5. Monitor and test your routes using tools like middleBrick to verify that endpoints requiring JWT tokens do not exhibit inconsistent behavior across different request encodings. The scan will surface findings such as BOLA/IDOR and Unsafe Consumption that may indicate parsing or authorization gaps, with remediation guidance tailored to AdonisJS patterns.

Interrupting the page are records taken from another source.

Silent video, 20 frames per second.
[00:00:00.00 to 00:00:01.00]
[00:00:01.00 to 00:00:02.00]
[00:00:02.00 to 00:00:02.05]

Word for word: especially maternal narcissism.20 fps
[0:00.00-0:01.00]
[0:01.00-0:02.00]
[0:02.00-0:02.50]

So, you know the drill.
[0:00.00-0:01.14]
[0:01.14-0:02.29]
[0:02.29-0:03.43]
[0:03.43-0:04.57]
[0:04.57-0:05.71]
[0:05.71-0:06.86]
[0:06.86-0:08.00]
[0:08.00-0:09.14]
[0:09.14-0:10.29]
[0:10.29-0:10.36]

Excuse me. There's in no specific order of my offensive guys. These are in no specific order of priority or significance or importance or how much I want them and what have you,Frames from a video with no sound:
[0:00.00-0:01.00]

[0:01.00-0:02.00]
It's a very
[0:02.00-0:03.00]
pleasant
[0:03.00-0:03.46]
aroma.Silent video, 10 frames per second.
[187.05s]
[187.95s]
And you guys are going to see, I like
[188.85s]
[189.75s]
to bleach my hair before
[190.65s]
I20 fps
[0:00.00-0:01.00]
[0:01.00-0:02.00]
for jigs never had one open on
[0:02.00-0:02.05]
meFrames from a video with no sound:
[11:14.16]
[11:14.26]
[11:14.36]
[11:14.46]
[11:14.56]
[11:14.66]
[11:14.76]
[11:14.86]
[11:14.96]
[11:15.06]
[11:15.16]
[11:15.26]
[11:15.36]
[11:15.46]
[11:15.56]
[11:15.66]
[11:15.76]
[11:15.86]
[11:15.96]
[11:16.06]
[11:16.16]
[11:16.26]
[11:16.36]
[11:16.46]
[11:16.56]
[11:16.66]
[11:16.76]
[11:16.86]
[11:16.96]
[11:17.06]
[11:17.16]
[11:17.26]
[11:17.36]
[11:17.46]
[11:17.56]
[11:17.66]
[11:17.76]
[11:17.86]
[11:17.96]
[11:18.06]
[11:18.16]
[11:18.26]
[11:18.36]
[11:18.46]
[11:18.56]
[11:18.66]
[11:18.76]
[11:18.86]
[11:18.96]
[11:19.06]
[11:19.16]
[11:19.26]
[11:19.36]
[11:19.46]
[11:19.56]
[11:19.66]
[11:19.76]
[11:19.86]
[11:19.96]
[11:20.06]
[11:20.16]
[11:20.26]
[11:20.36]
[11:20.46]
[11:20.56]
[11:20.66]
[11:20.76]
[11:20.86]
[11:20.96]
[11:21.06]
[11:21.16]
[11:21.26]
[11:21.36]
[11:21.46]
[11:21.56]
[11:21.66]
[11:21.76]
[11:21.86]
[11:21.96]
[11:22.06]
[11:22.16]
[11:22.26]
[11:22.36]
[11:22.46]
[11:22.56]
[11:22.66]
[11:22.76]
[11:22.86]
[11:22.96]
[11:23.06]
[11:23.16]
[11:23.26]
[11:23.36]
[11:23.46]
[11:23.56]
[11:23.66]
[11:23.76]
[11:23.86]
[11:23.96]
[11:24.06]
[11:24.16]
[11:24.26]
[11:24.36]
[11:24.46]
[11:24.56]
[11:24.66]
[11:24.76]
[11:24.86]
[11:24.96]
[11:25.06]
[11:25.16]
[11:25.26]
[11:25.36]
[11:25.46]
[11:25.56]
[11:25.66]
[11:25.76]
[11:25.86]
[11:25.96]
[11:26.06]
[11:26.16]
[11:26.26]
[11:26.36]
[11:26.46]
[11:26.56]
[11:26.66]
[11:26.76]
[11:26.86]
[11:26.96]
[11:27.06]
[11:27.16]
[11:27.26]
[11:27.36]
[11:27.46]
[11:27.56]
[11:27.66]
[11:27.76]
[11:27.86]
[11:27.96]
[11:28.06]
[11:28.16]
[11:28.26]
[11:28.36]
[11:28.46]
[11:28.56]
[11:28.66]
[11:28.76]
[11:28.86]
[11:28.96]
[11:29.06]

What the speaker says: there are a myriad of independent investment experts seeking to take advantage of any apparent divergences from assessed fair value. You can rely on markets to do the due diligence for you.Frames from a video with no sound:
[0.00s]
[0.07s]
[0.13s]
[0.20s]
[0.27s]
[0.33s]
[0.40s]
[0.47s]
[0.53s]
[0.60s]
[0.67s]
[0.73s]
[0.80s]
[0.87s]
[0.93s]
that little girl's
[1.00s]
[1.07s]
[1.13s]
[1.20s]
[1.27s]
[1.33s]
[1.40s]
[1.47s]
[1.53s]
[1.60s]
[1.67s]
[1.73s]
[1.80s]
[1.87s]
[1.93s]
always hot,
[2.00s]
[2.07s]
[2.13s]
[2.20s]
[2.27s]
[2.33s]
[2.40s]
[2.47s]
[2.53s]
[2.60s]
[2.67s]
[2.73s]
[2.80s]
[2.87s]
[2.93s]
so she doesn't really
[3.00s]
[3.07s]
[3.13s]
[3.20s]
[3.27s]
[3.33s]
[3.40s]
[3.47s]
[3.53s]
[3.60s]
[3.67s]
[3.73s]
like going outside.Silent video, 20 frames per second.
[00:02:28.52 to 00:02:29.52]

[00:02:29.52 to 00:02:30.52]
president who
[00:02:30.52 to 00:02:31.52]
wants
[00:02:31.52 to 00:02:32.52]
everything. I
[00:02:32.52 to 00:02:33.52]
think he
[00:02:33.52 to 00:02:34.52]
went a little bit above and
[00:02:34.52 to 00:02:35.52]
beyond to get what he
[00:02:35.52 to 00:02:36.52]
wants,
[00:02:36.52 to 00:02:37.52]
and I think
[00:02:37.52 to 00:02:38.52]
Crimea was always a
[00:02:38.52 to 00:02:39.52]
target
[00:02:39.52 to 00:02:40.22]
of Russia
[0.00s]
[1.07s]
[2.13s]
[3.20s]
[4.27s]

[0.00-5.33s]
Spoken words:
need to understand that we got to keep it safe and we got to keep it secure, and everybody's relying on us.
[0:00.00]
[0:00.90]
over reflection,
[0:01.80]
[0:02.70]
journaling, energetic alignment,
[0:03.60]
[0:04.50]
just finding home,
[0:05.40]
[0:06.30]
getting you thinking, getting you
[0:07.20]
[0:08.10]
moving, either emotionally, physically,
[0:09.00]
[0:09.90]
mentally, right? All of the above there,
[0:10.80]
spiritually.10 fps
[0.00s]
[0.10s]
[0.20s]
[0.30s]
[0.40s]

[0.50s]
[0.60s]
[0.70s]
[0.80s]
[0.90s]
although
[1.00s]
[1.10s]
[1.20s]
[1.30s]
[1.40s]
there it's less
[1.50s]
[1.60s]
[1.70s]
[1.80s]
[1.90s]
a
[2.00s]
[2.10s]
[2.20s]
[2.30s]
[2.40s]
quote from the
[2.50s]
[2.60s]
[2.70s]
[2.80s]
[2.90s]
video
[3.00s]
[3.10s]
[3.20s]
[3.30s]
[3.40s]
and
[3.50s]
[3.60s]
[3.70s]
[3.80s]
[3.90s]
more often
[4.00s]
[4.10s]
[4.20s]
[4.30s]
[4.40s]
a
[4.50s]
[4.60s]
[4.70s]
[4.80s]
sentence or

By aligning token validation timing, rejecting ambiguous Transfer-Encoding/Content-Length combinations at the edge, and validating payloads strictly, you reduce the risk that smuggling techniques bypass JWT-based authorization in AdonisJS applications.

Frequently Asked Questions

Can middleBrick detect HTTP request smuggling in AdonisJS apps that use JWT tokens?
Yes. middleBrick runs unauthenticated checks such as BOLA/IDOR and Unsafe Consumption that can surface inconsistencies in how endpoints handle concatenated requests, even when JWT tokens are required for authorization.
Does middleBrick fix JWT-related smuggling findings in AdonisJS?
No. middleBrick detects and reports findings with remediation guidance. It does not fix, patch, or block; you must apply the suggested code and pipeline changes in your AdonisJS app and edge configuration.